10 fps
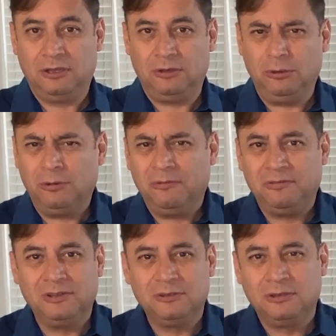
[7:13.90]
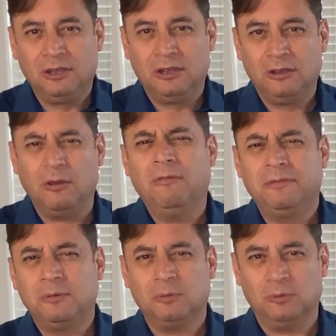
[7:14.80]
You don't feel
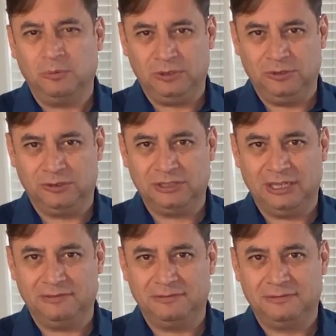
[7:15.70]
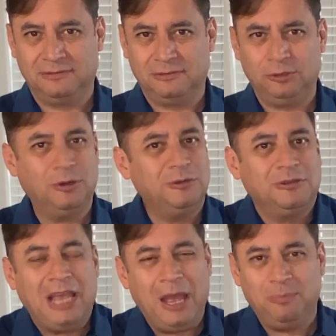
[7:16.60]
comfortable with yourself. You're
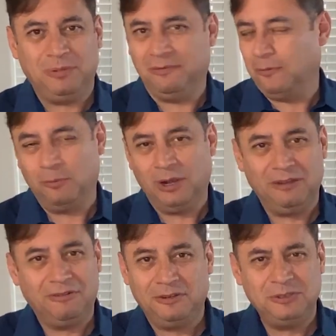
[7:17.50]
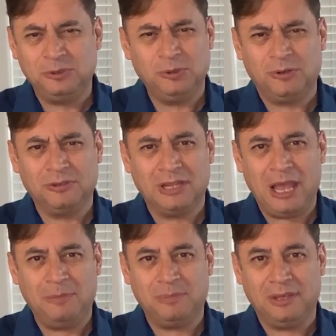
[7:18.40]
not happy. For whatever reason, you are not
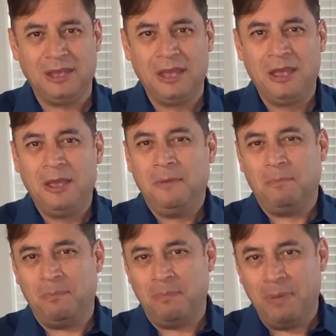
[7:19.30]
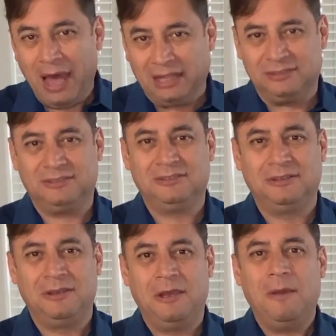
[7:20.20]
happy. But
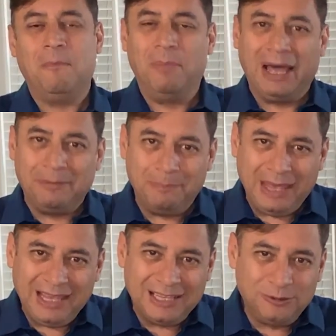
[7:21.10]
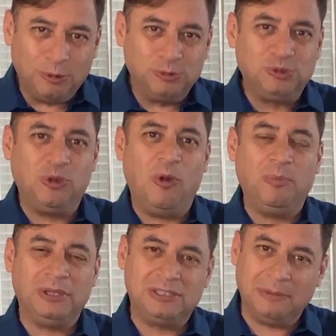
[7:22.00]
by making those
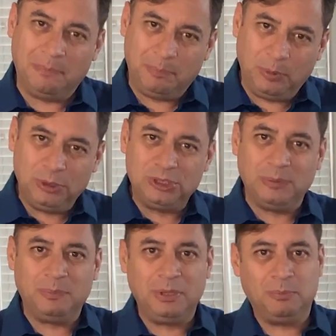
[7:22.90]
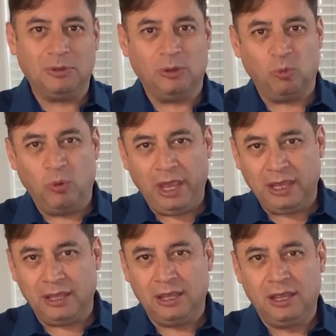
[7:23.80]
comments and pushing people
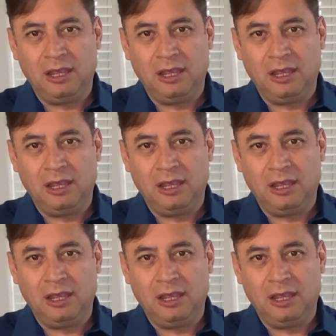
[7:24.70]
away,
=-=-=-=-=
Output the data above verbatim, pictures excluded.

10 fps
[7:13.90]
[7:14.80]
You don't feel
[7:15.70]
[7:16.60]
comfortable with yourself. You're
[7:17.50]
[7:18.40]
not happy. For whatever reason, you are not
[7:19.30]
[7:20.20]
happy. But
[7:21.10]
[7:22.00]
by making those
[7:22.90]
[7:23.80]
comments and pushing people
[7:24.70]
away,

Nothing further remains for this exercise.